A breve verrà decorata la sala TAC dell’ospedale pediatrico Regina Margherita di Torino.

Se a molti questo può sembrare un dettaglio trascurabile, per i giovani pazienti dell’ospedale si tratta di un cambiamento positivo in grado di cambiare non poco il loro cammino verso la guarigione.

Il merito di questo intervento è del Progetto Pinocchio, nato a Torino nel 2014 a supporto della Scuola in Ospedale, attiva dal 1958 con la finalità di garantire il diritto allo studio ai giovani in età scolare costretti a periodi di lunga degenza ospedaliera.

Il Progetto Pinocchio è un’iniziativa di respiro nazionale e replicabile in tutta Italia, che punta al miglioramento delle condizioni di vita dei giovani pazienti affinché possano affrontare più facilmente le terapie da seguire.

L’iniziativa è stata possibile grazie al fondamentale aiuto della DiaSorin, azienda leader del settore delle analisi in vitro, e al sostegno del Rotary, dell’Inner Wheel e del Rotaract.

Il Progetto Pinocchio e la nuova sala TAC per bambini al Regina Margherita di Torino
Il Progetto Pinocchio e la nuova sala TAC per bambini al Regina Margherita di Torino

Andrea Jacopo Fava, presidente dell’iniziativa, spiega l’intervento che vedrà impegnato il Progetto Pinocchio: “Quest’anno abbiamo deciso di dedicare il nostro impegno a un progetto che ha dei risvolti psicologici molto importanti per i bambini: la decorazione della sala TAC del Regina Margherita. Verrà allestito un bosco delle fiabe per farli sentire più a loro agio durante gli esami”. Per capire questa iniziativa, è importante sapere che la maggior parte dei bambini sottoposti all’esame TAC spesso vengono sedati per diminuire ansie e paure più che comprensibili.

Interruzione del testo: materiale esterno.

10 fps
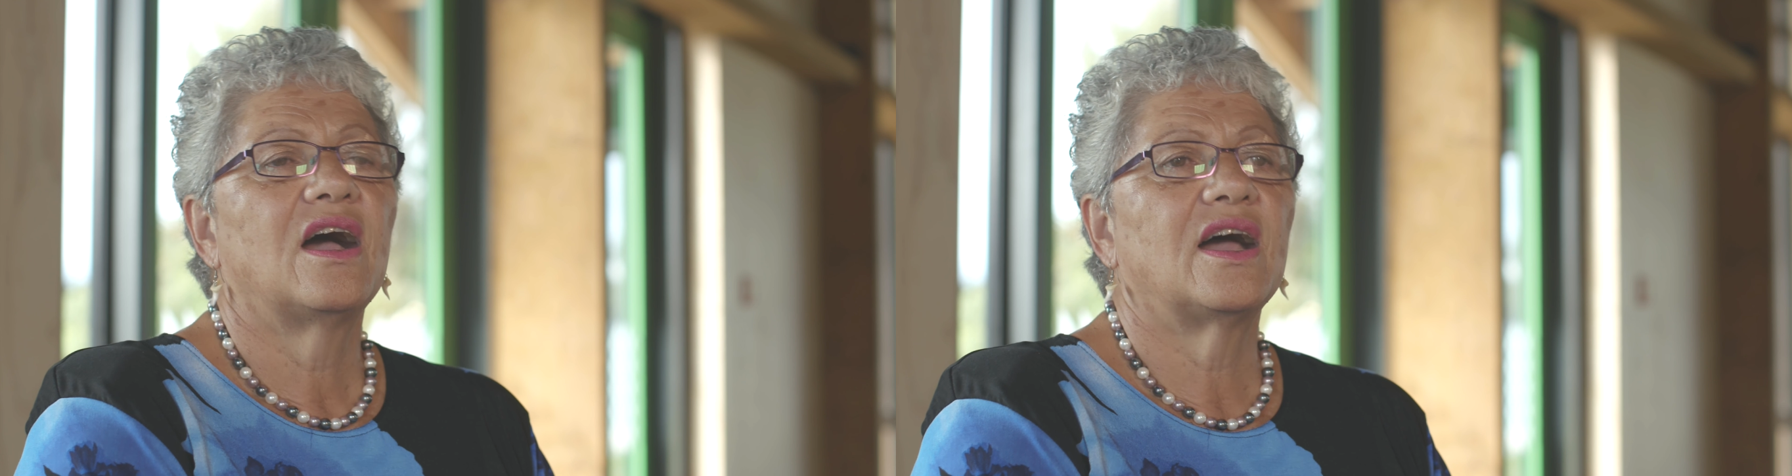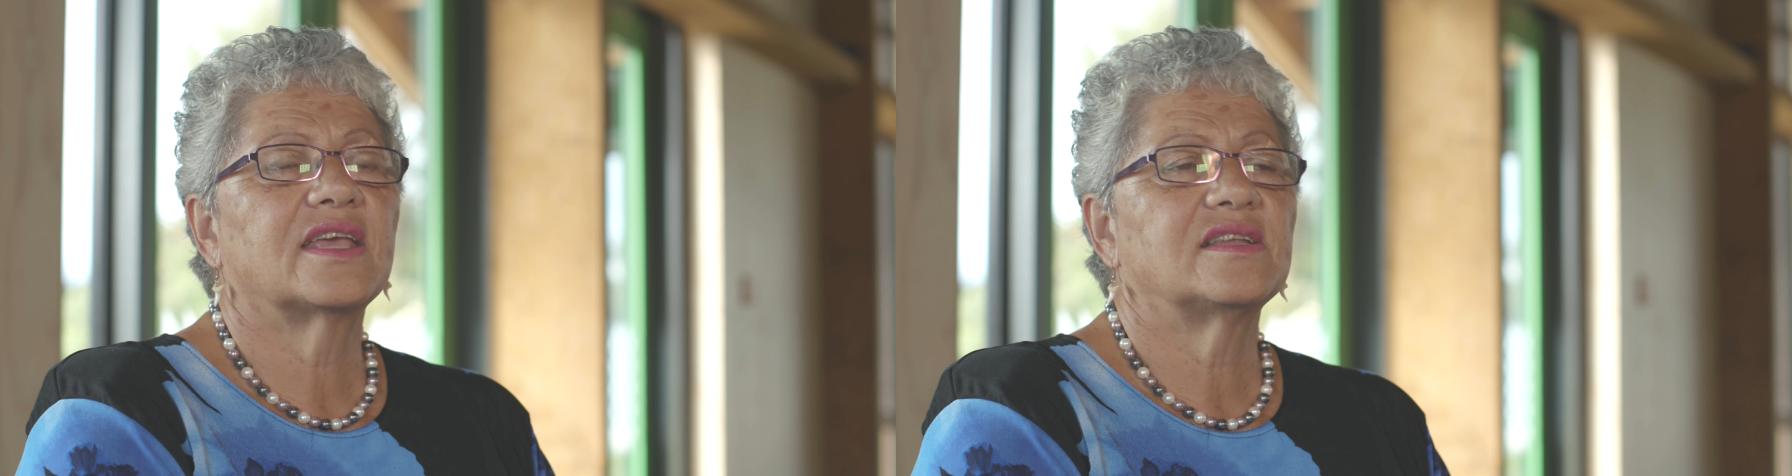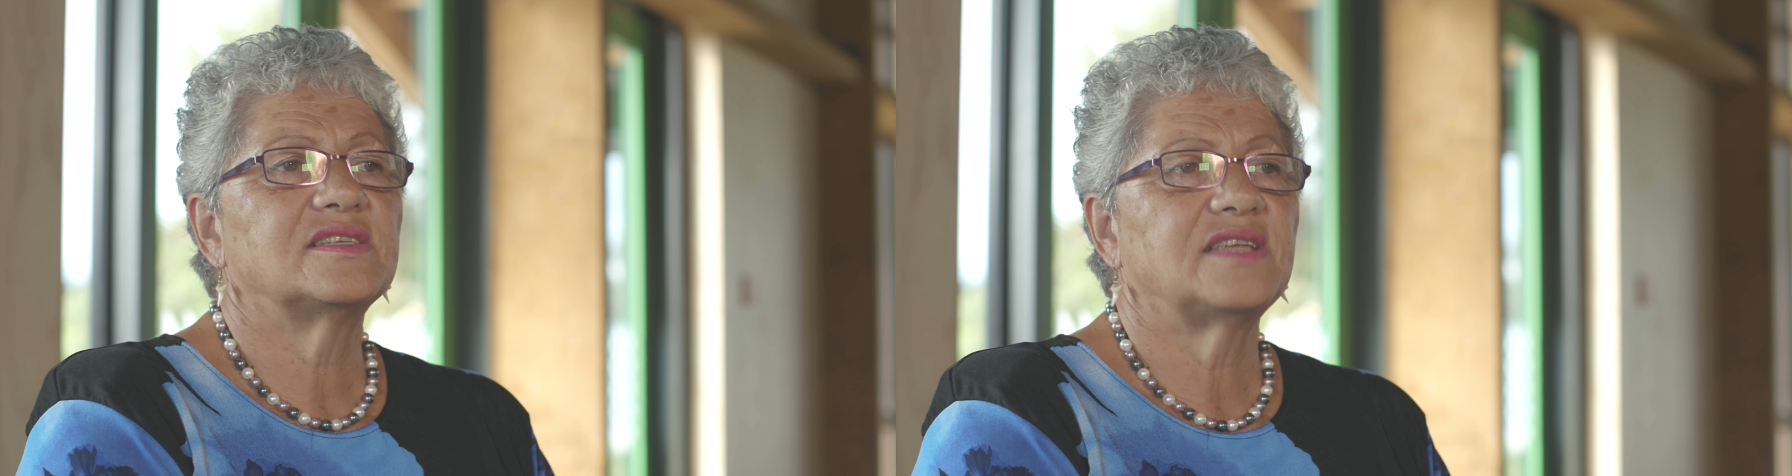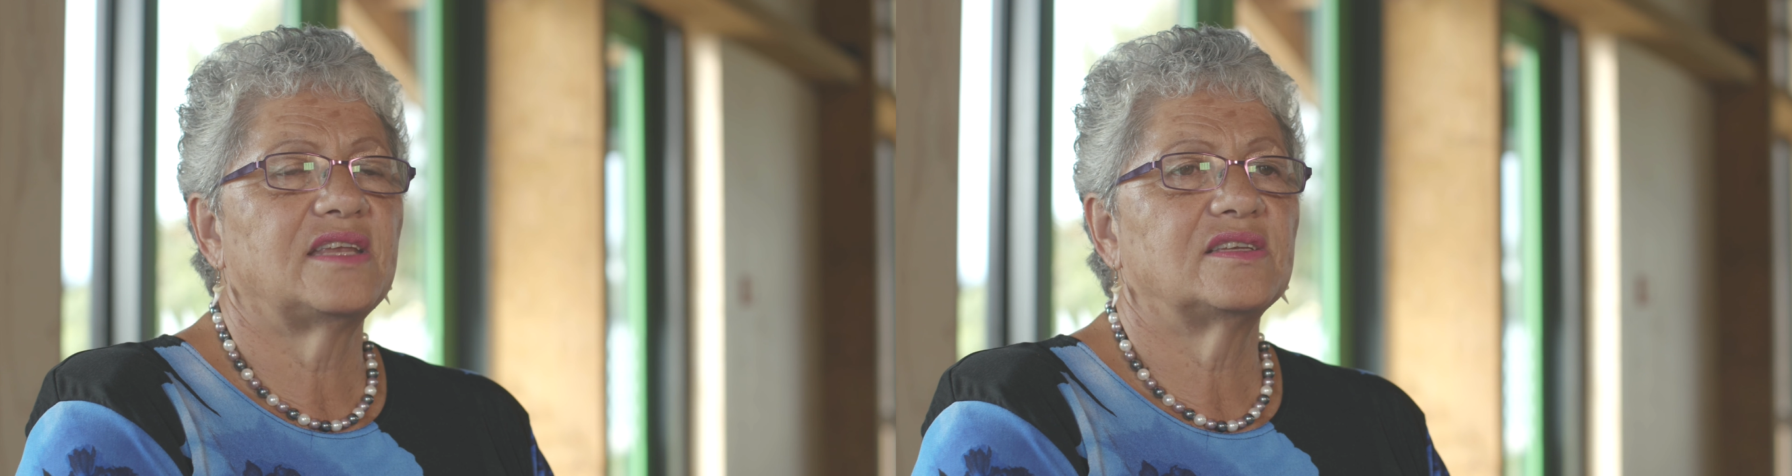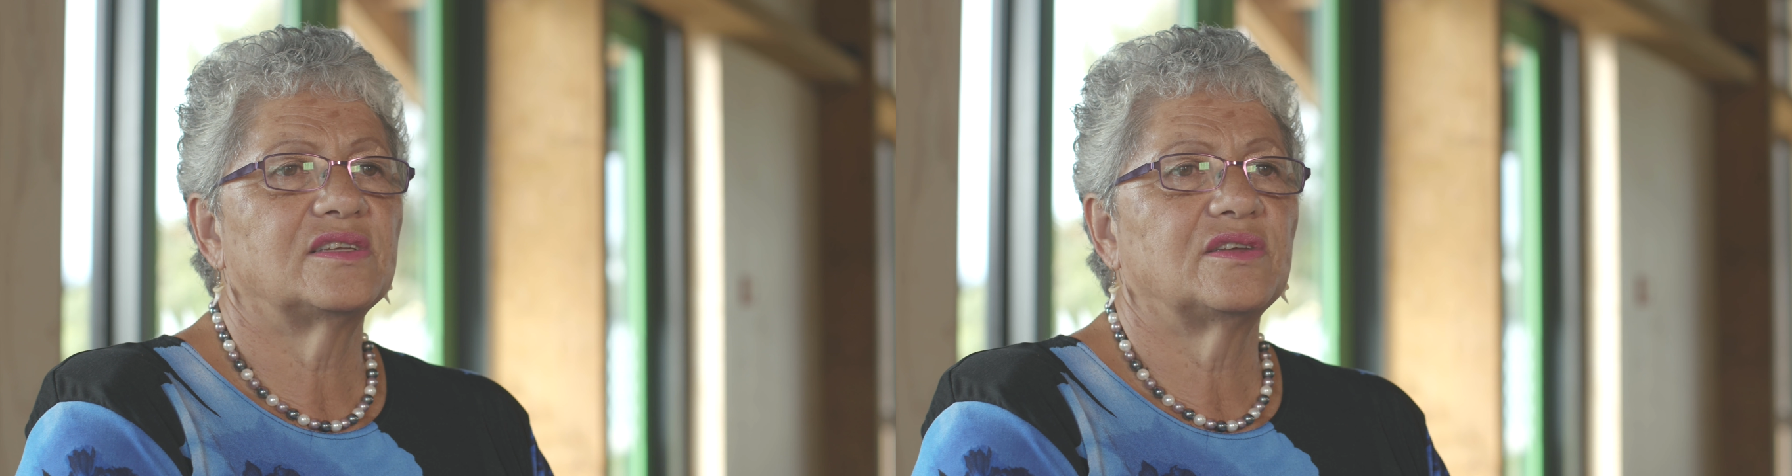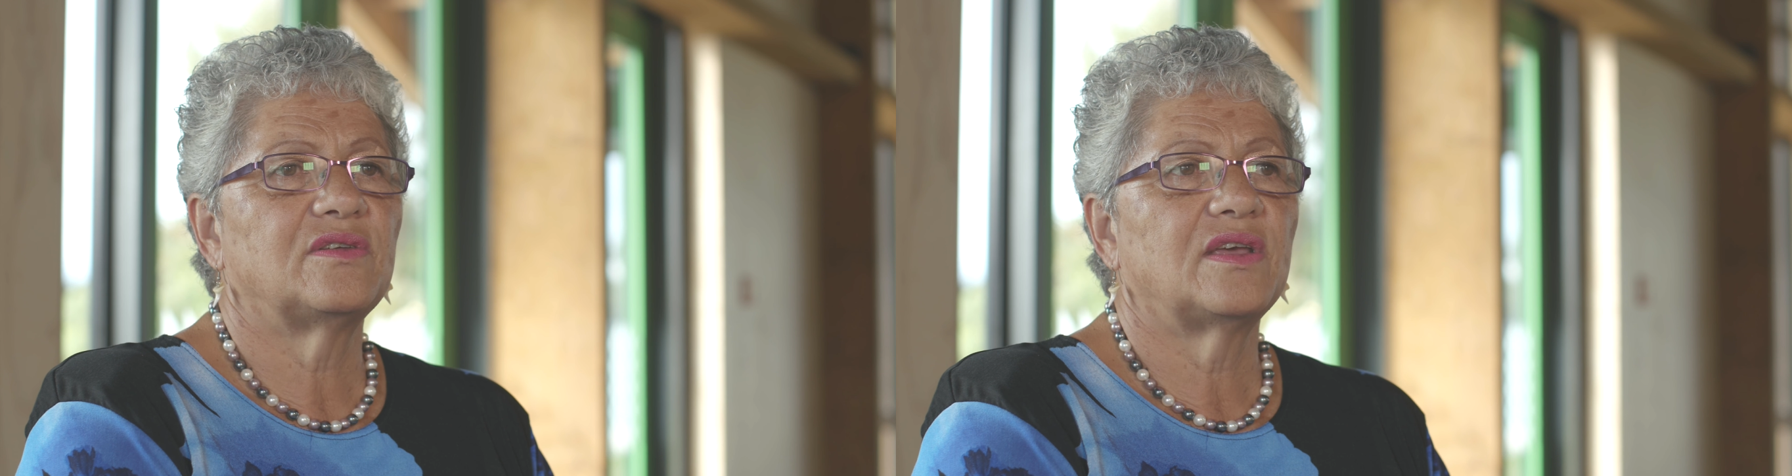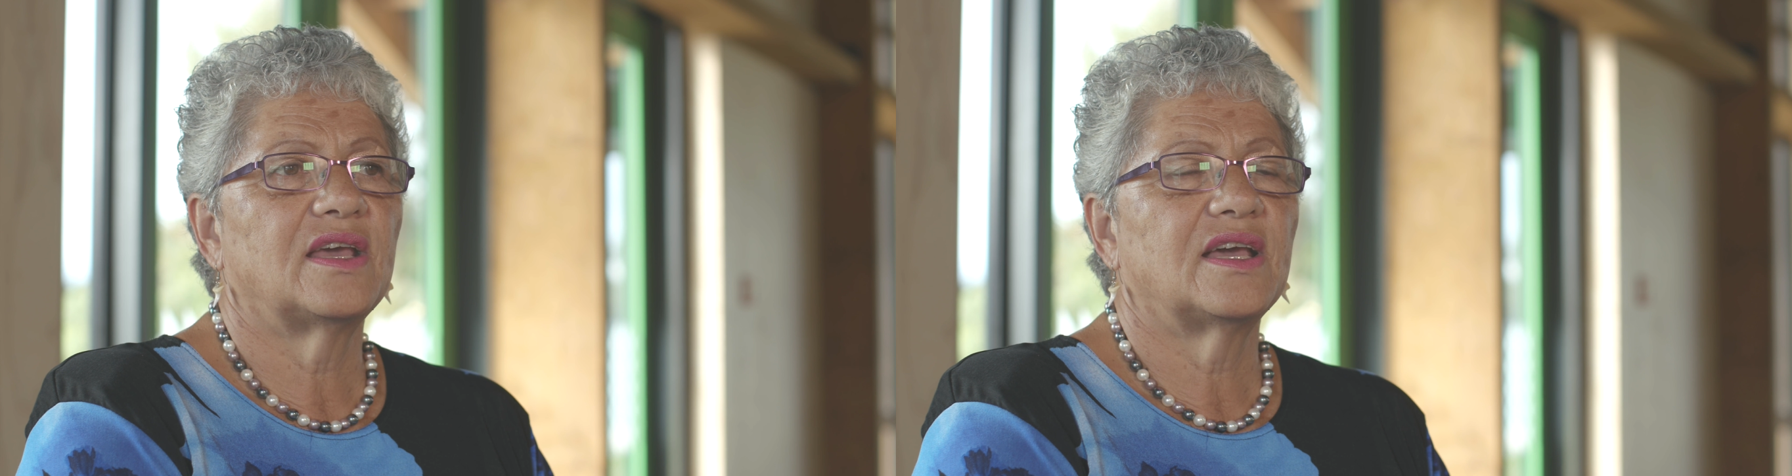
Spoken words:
I consent to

Ci sono vari progetti pilota fondati sul criterio dell’umanizzazione, sia come principio organizzativo del servizio, sia come presupposto per la progettazione degli spazi nel rispetto della persona e della sua condizione emotiva. Data l’importanza dell’ambiente, il Progetto Pinocchio è quindi potenzialmente efficace, e potrebbe portare alla riduzione dell’apporto farmacologico e dello stress psicofisico del piccolo paziente”.

Il Progetto Pinocchio è l’apripista in Piemonte per quanto riguarda la “rivoluzione cromatica” che stanno affrontando molti ospedali di tutto il mondo.

Il tipico bianco, freddo e asettico, viene sostituito da tinte più vivaci e colorate, capaci di migliorare sensibilmente l’attitudine e la condizione dei pazienti, contribuendo a creare ambienti più accoglienti e piacevoli. Un bel progetto che vale la pena di essere promosso, nella speranza che l’esempio venga seguito nel resto del Paese.